▸ **Problem description**
Set down again exactly the lines of the listing below that fall between the line holding "[00:00:01.29]" and the line holding "[00:00:03.21]", inclusive.

▸ **Entries provided**
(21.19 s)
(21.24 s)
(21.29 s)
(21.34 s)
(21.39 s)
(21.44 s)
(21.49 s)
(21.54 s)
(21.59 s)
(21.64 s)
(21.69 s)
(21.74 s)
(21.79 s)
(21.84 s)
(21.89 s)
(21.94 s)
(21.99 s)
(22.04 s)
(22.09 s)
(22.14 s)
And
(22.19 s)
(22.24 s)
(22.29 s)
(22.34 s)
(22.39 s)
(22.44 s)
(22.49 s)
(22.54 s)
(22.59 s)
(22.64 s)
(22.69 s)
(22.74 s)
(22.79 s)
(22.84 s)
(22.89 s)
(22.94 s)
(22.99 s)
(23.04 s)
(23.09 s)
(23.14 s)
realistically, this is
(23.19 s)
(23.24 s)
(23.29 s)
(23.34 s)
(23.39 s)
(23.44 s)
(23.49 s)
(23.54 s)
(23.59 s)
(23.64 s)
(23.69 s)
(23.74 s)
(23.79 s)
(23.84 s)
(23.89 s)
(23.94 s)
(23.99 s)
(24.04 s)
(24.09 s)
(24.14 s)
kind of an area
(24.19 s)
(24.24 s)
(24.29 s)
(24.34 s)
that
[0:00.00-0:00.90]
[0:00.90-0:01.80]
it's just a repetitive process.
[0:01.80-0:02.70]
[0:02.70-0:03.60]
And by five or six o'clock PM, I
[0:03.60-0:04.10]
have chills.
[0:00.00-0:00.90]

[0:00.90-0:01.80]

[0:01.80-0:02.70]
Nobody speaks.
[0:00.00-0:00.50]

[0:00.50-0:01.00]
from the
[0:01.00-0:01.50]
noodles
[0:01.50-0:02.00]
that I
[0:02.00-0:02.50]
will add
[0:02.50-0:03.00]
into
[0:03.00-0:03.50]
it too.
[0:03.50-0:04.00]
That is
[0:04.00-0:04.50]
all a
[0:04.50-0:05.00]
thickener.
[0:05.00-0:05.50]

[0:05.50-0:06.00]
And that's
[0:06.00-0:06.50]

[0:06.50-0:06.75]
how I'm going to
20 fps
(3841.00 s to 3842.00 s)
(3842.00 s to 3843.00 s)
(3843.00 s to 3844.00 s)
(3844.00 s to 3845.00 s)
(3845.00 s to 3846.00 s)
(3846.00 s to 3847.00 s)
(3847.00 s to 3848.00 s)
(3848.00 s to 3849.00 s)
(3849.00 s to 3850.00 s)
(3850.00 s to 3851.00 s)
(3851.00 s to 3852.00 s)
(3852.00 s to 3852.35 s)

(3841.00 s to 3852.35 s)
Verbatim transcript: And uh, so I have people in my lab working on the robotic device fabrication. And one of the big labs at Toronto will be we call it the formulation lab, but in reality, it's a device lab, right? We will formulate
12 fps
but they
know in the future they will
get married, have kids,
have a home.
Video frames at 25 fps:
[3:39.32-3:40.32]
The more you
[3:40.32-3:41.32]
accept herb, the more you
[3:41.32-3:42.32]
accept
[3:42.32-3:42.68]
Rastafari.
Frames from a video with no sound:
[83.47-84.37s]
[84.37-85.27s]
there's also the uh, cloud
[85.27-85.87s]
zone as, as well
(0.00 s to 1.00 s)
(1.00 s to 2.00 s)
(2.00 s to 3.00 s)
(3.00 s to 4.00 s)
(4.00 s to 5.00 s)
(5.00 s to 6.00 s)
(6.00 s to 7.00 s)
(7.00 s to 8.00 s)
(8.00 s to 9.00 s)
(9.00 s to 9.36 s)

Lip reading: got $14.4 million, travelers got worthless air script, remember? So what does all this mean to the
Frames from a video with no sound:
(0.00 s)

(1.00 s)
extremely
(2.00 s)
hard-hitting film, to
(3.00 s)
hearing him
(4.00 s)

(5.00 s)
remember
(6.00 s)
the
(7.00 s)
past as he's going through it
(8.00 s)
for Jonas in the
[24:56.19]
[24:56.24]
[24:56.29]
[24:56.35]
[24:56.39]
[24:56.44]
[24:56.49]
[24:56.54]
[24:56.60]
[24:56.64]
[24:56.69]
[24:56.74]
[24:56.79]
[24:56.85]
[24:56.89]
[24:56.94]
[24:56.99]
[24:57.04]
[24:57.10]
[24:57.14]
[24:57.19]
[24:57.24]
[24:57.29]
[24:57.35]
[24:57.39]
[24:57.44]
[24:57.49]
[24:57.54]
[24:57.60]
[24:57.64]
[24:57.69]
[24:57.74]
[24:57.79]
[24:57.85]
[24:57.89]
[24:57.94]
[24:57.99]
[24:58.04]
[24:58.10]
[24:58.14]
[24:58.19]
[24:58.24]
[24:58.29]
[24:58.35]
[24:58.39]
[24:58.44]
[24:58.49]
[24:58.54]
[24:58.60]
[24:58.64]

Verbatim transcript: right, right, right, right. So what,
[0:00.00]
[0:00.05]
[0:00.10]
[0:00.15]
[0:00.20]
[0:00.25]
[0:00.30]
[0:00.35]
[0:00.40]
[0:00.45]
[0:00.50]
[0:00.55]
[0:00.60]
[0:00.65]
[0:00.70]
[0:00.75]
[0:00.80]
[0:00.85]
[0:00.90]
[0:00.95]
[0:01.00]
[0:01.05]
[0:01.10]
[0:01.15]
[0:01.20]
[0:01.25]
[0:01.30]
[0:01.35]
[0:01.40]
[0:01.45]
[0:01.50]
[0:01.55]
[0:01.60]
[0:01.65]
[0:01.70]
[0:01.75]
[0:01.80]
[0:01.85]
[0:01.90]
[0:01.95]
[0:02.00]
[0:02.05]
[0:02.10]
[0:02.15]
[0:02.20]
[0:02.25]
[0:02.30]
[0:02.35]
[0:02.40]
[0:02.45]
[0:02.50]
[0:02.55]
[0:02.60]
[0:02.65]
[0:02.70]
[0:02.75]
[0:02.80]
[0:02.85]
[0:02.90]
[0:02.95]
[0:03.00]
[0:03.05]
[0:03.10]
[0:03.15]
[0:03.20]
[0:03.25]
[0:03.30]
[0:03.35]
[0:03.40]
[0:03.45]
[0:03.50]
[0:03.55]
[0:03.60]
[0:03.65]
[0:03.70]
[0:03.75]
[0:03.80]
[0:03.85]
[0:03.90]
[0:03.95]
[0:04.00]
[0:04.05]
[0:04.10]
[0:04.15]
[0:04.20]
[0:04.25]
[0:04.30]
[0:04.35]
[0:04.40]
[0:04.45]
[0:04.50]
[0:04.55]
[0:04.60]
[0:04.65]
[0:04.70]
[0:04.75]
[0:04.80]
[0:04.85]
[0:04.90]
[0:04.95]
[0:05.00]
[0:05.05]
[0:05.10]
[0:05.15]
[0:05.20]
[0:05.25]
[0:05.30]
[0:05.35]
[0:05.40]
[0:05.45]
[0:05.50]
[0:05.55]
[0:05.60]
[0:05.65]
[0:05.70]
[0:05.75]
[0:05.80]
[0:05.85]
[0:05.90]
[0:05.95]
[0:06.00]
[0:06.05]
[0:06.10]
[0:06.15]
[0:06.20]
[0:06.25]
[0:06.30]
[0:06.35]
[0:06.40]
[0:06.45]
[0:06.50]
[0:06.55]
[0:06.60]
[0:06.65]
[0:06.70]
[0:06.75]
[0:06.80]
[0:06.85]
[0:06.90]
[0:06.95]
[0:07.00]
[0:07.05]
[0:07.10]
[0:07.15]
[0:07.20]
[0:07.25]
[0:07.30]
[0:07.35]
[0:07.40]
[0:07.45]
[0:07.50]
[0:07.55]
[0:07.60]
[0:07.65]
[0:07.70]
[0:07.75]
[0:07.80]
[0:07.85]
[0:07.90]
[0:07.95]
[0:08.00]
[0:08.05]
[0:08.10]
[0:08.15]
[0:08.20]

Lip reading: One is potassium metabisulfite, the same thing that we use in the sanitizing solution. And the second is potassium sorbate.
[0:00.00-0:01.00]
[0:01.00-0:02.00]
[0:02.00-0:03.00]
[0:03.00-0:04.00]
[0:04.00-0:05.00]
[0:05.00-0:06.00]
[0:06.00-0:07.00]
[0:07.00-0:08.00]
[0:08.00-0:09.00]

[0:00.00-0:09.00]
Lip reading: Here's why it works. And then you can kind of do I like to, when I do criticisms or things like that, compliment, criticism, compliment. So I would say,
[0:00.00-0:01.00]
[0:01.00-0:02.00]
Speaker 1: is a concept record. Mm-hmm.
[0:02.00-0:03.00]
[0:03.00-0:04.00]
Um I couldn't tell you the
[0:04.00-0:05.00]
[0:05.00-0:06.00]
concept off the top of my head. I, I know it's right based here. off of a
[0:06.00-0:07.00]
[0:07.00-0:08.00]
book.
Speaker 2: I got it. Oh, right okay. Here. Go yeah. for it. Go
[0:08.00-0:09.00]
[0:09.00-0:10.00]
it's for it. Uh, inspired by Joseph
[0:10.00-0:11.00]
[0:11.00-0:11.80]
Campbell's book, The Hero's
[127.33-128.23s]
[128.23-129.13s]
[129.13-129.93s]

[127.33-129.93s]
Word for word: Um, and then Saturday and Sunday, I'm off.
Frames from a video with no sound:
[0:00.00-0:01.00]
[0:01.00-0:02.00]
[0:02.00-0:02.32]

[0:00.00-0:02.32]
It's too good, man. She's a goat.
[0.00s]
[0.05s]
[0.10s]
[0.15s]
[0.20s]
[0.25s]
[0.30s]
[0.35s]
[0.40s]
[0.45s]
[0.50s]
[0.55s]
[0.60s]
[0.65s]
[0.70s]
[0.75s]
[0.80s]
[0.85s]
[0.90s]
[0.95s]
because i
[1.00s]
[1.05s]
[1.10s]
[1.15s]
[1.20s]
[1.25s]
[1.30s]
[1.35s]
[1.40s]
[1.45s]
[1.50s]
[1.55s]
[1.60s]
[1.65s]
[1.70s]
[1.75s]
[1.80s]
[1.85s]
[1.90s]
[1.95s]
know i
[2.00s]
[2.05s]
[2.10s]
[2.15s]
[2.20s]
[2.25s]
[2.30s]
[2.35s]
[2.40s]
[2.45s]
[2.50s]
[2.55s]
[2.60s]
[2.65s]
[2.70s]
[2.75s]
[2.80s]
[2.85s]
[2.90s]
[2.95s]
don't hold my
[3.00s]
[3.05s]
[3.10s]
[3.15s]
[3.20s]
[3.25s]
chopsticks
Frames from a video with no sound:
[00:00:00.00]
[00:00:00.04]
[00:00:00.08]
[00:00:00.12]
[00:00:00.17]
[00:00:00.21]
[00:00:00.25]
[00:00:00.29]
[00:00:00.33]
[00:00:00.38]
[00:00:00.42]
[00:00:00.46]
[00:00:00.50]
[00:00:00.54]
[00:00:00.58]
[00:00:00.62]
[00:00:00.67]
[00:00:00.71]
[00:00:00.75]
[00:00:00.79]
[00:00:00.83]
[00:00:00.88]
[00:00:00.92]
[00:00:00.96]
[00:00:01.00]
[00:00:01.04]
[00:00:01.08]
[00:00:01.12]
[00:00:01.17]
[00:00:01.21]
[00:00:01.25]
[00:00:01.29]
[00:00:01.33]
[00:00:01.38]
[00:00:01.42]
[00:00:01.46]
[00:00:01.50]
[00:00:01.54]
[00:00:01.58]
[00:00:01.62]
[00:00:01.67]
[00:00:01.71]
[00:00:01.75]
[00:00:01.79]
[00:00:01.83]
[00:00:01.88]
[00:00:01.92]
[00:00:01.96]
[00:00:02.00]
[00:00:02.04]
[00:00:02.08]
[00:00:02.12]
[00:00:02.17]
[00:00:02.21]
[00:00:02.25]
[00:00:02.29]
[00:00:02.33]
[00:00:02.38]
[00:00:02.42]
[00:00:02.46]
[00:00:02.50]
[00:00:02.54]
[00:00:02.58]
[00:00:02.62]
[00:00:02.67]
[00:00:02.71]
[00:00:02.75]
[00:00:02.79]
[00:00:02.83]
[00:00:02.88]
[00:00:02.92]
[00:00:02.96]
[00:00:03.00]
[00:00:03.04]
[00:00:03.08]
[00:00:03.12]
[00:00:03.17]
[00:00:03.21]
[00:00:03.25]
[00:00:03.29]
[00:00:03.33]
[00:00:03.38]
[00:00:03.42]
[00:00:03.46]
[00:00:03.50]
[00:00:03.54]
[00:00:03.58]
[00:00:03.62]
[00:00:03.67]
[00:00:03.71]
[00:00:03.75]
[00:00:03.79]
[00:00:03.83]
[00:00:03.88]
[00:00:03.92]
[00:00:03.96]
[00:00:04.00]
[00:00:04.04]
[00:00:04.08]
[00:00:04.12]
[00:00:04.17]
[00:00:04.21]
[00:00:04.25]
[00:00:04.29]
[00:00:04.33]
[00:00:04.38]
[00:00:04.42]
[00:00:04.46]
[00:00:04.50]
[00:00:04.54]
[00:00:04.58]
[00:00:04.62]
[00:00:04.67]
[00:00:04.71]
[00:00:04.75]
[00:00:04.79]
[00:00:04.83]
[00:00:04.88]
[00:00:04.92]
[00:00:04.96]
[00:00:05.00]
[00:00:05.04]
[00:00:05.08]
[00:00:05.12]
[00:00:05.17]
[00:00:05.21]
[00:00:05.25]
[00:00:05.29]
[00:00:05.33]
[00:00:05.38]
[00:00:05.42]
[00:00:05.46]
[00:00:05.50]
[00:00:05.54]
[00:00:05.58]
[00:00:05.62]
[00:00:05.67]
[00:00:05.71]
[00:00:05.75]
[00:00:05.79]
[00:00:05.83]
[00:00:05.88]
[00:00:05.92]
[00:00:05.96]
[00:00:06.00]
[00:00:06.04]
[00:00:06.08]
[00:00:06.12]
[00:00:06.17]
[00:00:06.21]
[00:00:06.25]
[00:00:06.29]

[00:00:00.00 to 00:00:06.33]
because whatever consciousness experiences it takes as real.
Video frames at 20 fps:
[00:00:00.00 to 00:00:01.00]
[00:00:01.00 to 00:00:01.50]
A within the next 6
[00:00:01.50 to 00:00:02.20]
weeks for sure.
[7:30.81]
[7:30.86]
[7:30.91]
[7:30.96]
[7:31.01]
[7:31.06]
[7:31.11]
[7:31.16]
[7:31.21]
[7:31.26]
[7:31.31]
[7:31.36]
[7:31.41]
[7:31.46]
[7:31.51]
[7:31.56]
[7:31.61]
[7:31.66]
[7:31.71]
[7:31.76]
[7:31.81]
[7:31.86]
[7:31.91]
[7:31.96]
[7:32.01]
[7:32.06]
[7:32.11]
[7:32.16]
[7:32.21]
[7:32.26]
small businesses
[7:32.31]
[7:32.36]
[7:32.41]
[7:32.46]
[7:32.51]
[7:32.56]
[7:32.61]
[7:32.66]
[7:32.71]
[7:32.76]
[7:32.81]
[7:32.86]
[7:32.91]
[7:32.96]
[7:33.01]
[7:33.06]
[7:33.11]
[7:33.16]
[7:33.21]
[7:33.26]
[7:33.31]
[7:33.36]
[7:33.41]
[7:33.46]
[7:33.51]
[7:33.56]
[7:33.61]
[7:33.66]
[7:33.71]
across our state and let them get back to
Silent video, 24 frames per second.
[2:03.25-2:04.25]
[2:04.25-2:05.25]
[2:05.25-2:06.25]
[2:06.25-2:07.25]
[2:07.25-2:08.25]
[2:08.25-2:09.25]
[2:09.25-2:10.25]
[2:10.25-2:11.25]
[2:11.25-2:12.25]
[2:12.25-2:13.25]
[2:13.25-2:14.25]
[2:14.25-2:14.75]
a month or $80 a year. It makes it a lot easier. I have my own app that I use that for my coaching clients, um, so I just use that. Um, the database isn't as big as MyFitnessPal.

▸ **Solution to the exercise**
[00:00:01.29]
[00:00:01.33]
[00:00:01.38]
[00:00:01.42]
[00:00:01.46]
[00:00:01.50]
[00:00:01.54]
[00:00:01.58]
[00:00:01.62]
[00:00:01.67]
[00:00:01.71]
[00:00:01.75]
[00:00:01.79]
[00:00:01.83]
[00:00:01.88]
[00:00:01.92]
[00:00:01.96]
[00:00:02.00]
[00:00:02.04]
[00:00:02.08]
[00:00:02.12]
[00:00:02.17]
[00:00:02.21]
[00:00:02.25]
[00:00:02.29]
[00:00:02.33]
[00:00:02.38]
[00:00:02.42]
[00:00:02.46]
[00:00:02.50]
[00:00:02.54]
[00:00:02.58]
[00:00:02.62]
[00:00:02.67]
[00:00:02.71]
[00:00:02.75]
[00:00:02.79]
[00:00:02.83]
[00:00:02.88]
[00:00:02.92]
[00:00:02.96]
[00:00:03.00]
[00:00:03.04]
[00:00:03.08]
[00:00:03.12]
[00:00:03.17]
[00:00:03.21]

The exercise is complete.